(Data extracted from a collection)

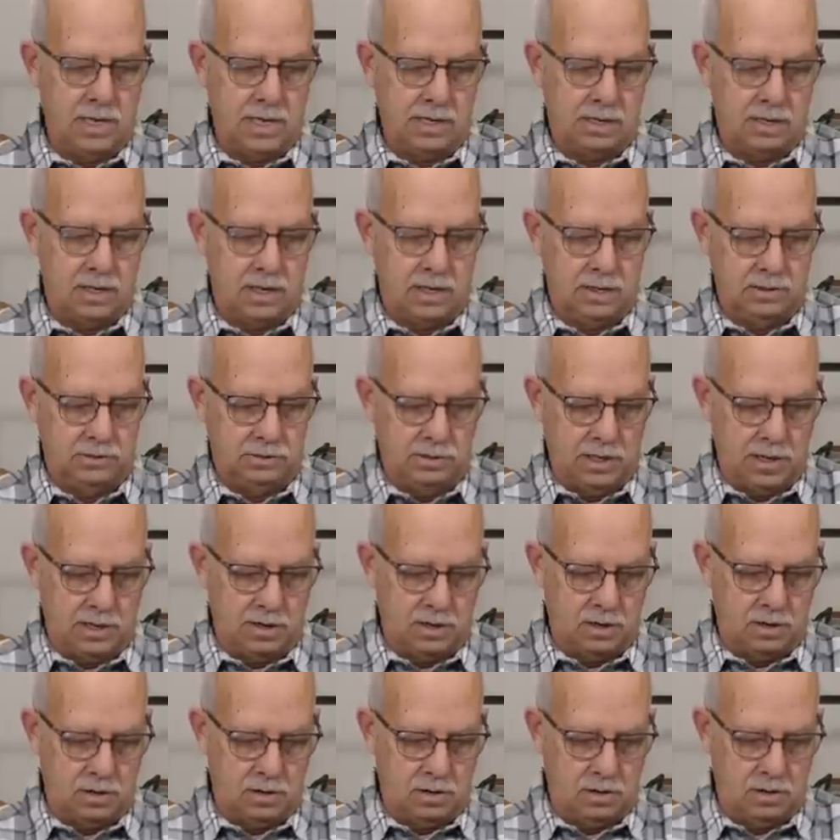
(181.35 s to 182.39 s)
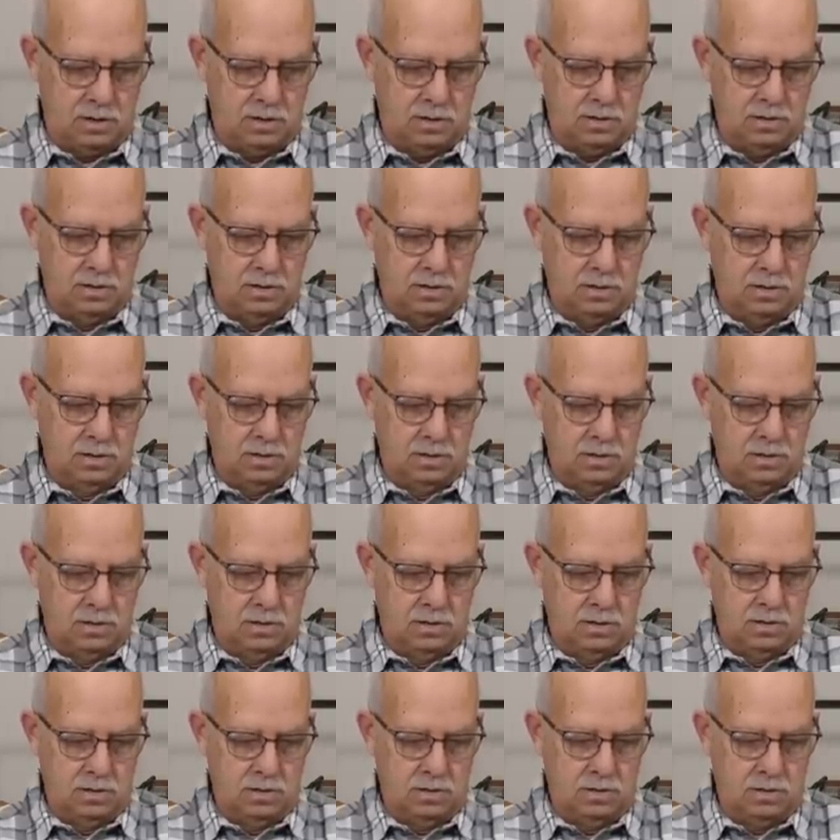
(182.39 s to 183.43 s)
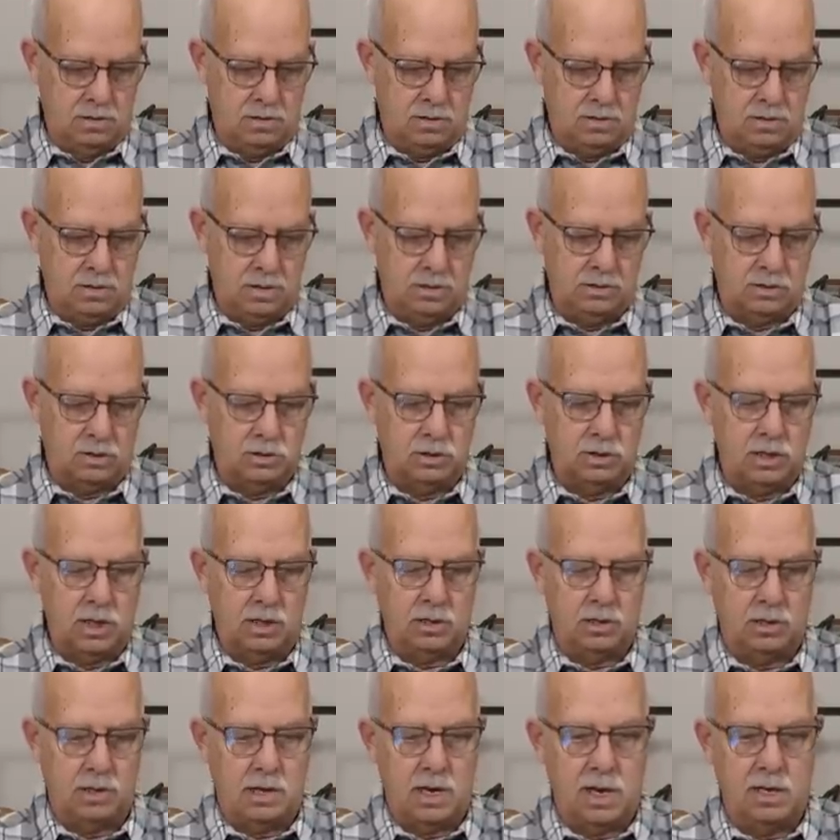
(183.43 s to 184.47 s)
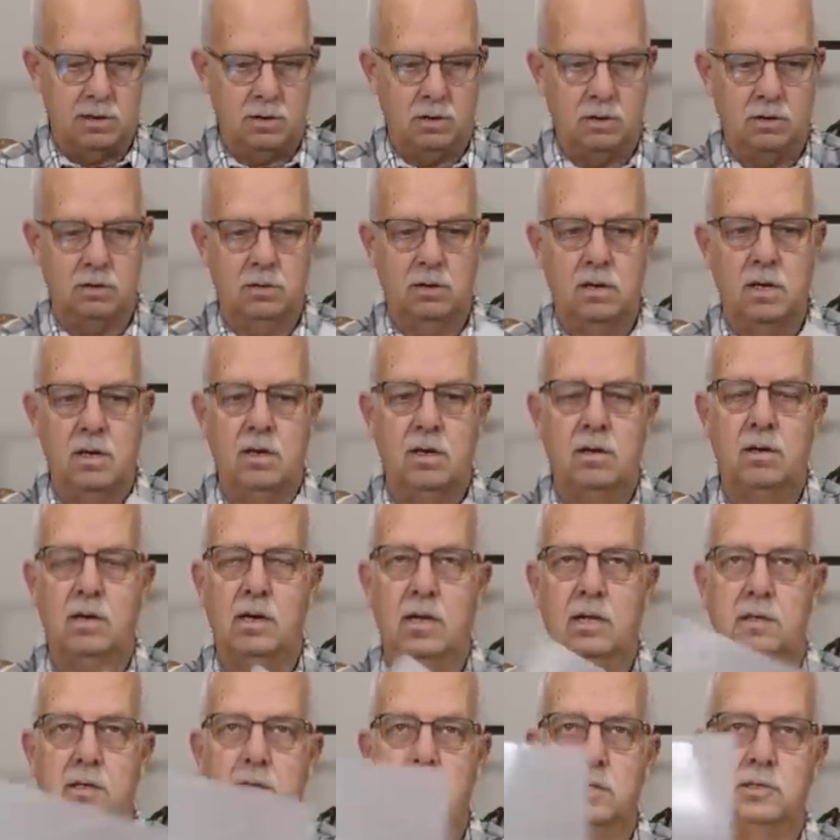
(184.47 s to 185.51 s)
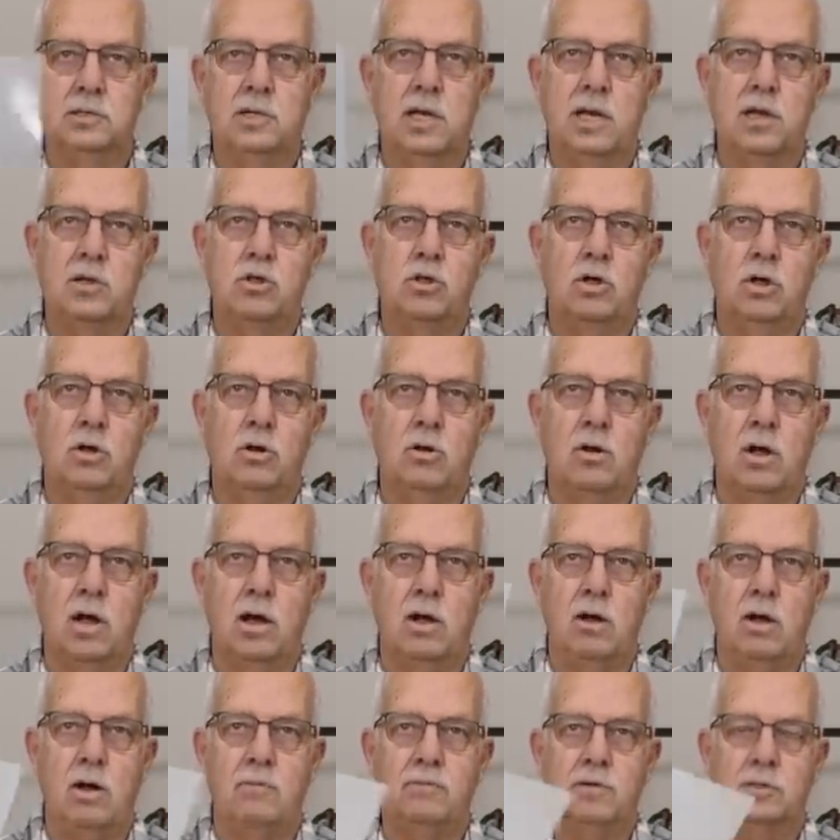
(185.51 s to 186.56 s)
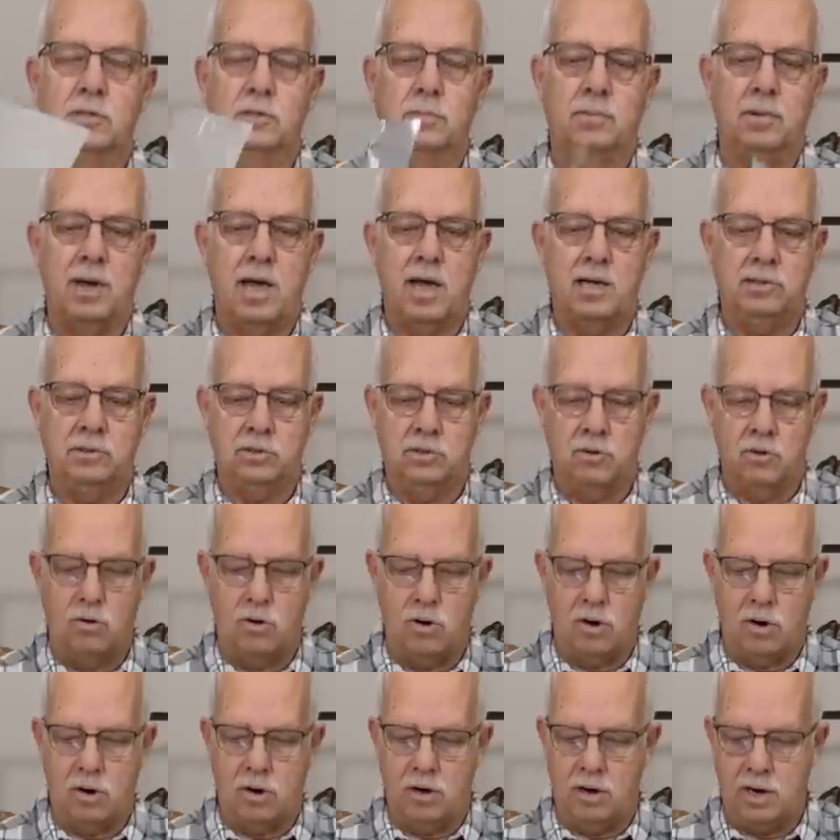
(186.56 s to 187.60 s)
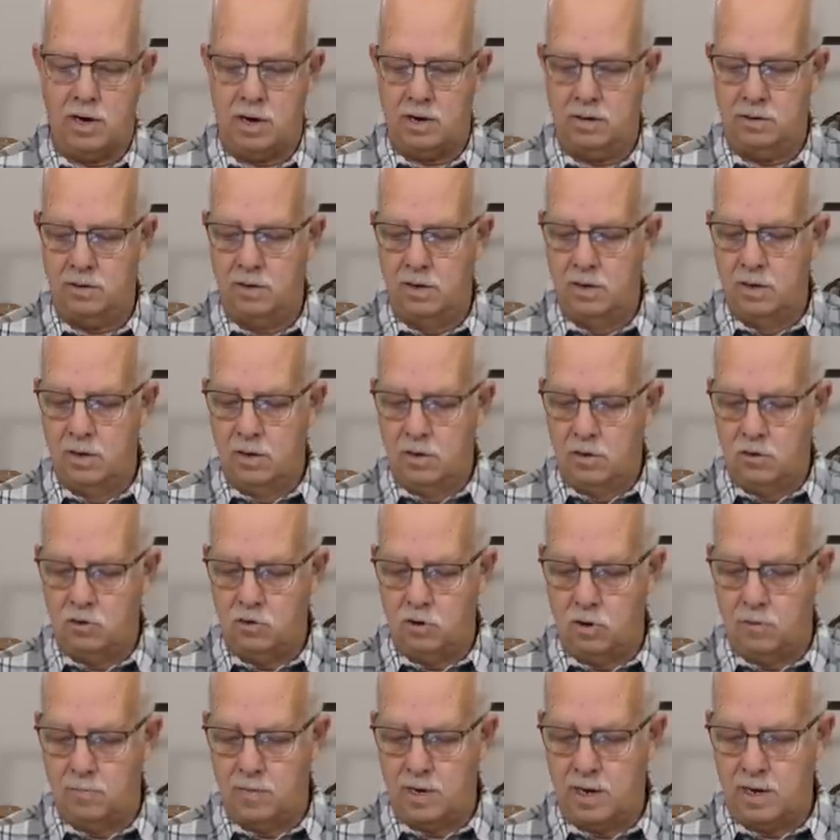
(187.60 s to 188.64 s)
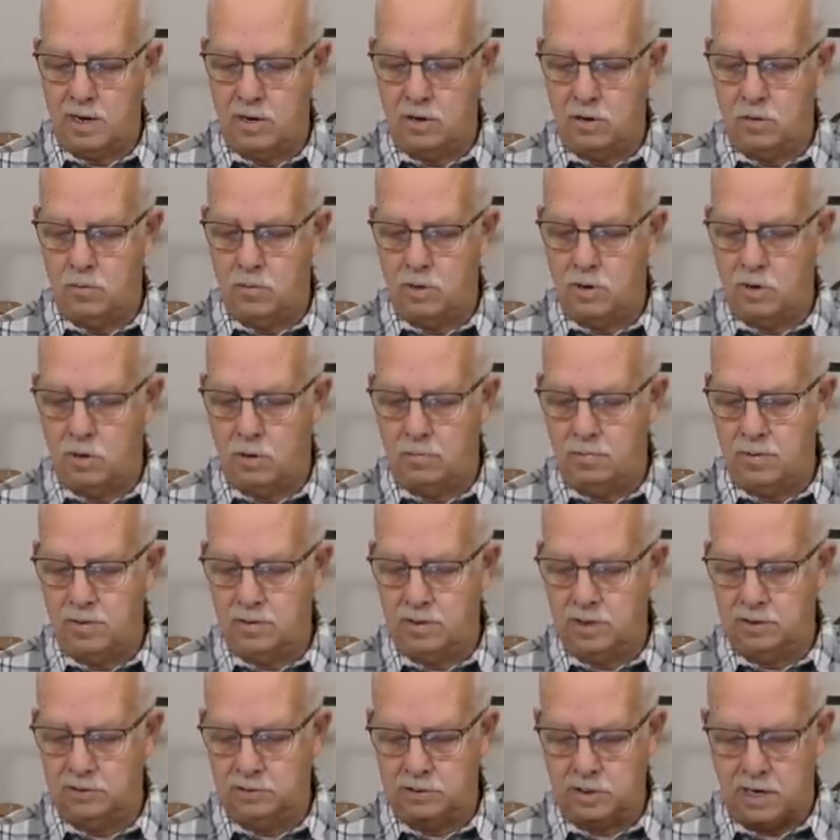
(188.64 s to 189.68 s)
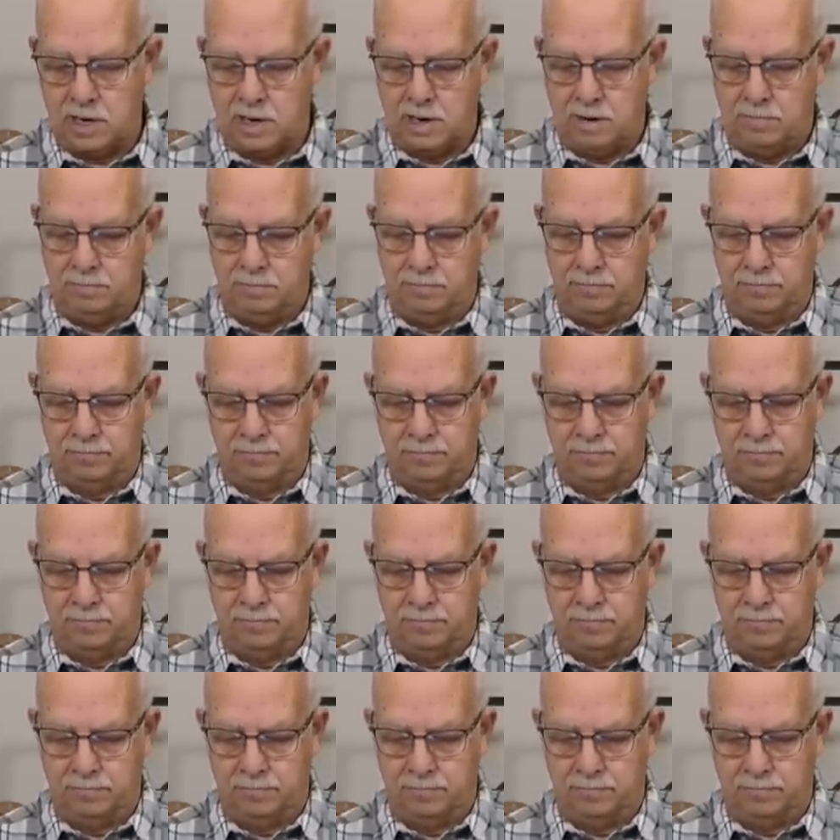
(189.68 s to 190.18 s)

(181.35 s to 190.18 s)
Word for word: get these at your, these are stuck together. You get these at your uh, office supply store and normally you would open this up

(TASK GOAL) Return every entry of the data above verbatim, with no images included.

(RESULT OF THIS TASK)
(181.35 s to 182.39 s)
(182.39 s to 183.43 s)
(183.43 s to 184.47 s)
(184.47 s to 185.51 s)
(185.51 s to 186.56 s)
(186.56 s to 187.60 s)
(187.60 s to 188.64 s)
(188.64 s to 189.68 s)
(189.68 s to 190.18 s)

(181.35 s to 190.18 s)
Word for word: get these at your, these are stuck together. You get these at your uh, office supply store and normally you would open this up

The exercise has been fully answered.